What is the use of being gifted in a world run by philistines? Should we not ask the old tired question: is it not folly, to be wise amongst fools? Thinking is dangerous! One must decide between his thinking and his pap. We are cursed with gifts.
We are black. We are fucked. The less said, the worser.
“…my whole life is an insult. I am black…Being nothing but an empty shell, a hole, a heap of stone, what right do I have to claim insult? Or injury? There are no injuries to add insult to. Or wounds to rub salt in. I have no capacity whatsoever to be injured or wounded. I am an injury. I am the wound. My mere existence…is itself an injury unto the world. A wound to an otherwise perfect society. An insult to humanity.”
What does it mean to suffer? What does it mean when your suffering jolts no one into action? When in fact it seems as if your suffering is celebrated. When your suffering is in fact necessary for the world to function.
To be a garden boy, a maid, a miner, a petrol attendant, a teller; is that not suffering?
To be a shack dweller, a township dweller, a villager stuck in the 20th century; is that not suffering?
To be landless, to be voiceless, to be powerless; is that not suffering?
Can the world function without a maid? Where else can she come from but the township? And how can there be a township without massive land theft?

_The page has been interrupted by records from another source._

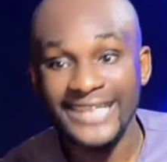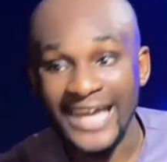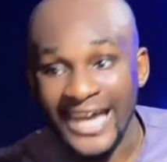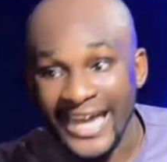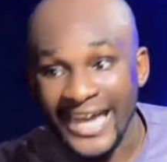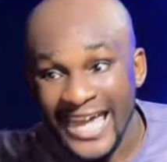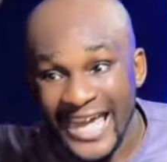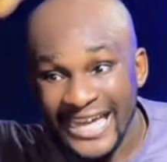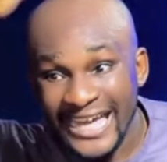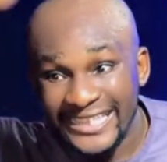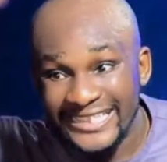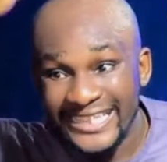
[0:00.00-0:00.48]

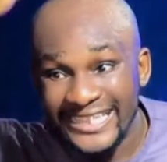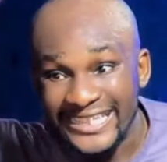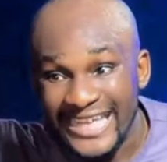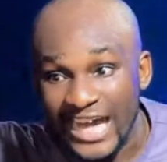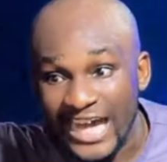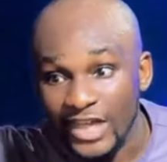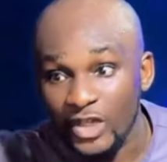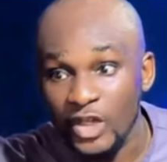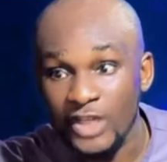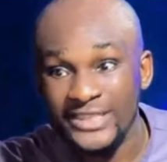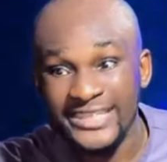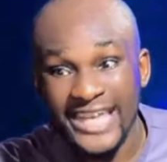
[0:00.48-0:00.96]
Now head that
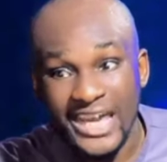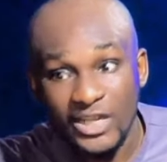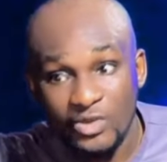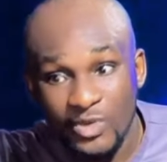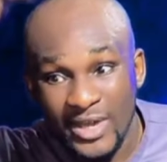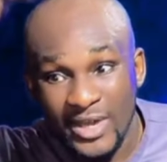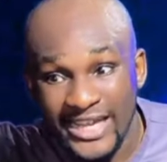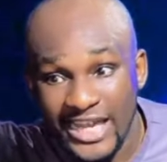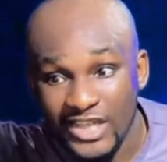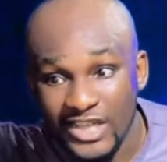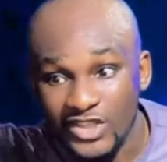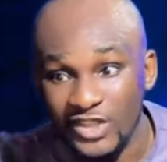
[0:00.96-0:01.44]
they anoint,
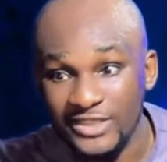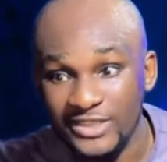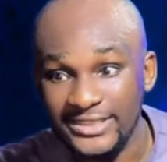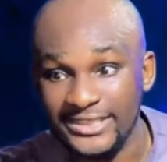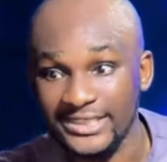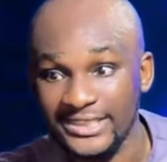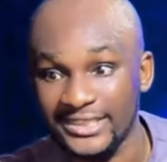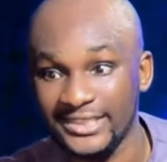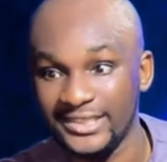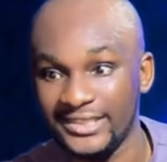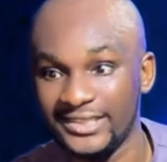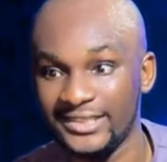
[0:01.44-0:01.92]
head will get
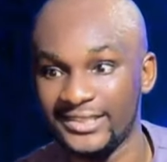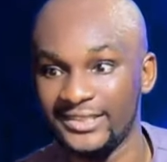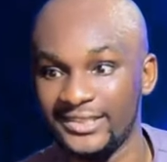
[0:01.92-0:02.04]
something.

When those who benefit from the exclusion, the exploitation, the killing (physically, socially and psychologically), of people who look like you, who are your family and friends, want to include you, to recognize you, as one of their own; is that not suffering?
And is this inclusion, this (false) recognition, not necessary for the project of exclusion, exploitation, killing, to proceed? Are you not the oil that lubricates the oppressive machine? The lubricant that makes the rape a lot less messy?

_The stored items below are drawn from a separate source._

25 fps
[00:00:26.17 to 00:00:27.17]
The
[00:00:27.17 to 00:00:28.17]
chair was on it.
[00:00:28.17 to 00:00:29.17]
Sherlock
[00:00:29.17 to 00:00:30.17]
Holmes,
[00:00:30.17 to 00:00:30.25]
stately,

When you walk into the executive meeting that will decide on the tender for a new cleaning company, more efficient and modernized, using the latest technology and half the staff complement, and the old cleaning lady, probably a respected member of the church, provider to multiple families, greets you with a proud motherly smile; is that not suffering?
Is it not better to get rid of this suffering that fails words? To reject this false recognition. To be recognized truly as you are. A mere kaffir! Whose sole purpose is to suffer so that the world can function.
“I laughed so hard that I just walked out and laughed all the way to my office. Now I could go back to my office, do my work and shut up. Like a good kaffir. And get on with my life. The absurdity of it all. What I have been running from all along, was after all what I sought. I thought I wanted recognition as a human, but all I needed was recognition from a human for what I truly am. After years of false recognition as one of them, I finally had genuine recognition as a negation of them.”
Some are women. I’m blessed with a dick (in a hetero-patriarchal world where those born with dicks are more valued; it truly is a blessing to possess one). Those who are women will tell of their pain. I have an idea but no clue on the suffering of the lesser valued sex.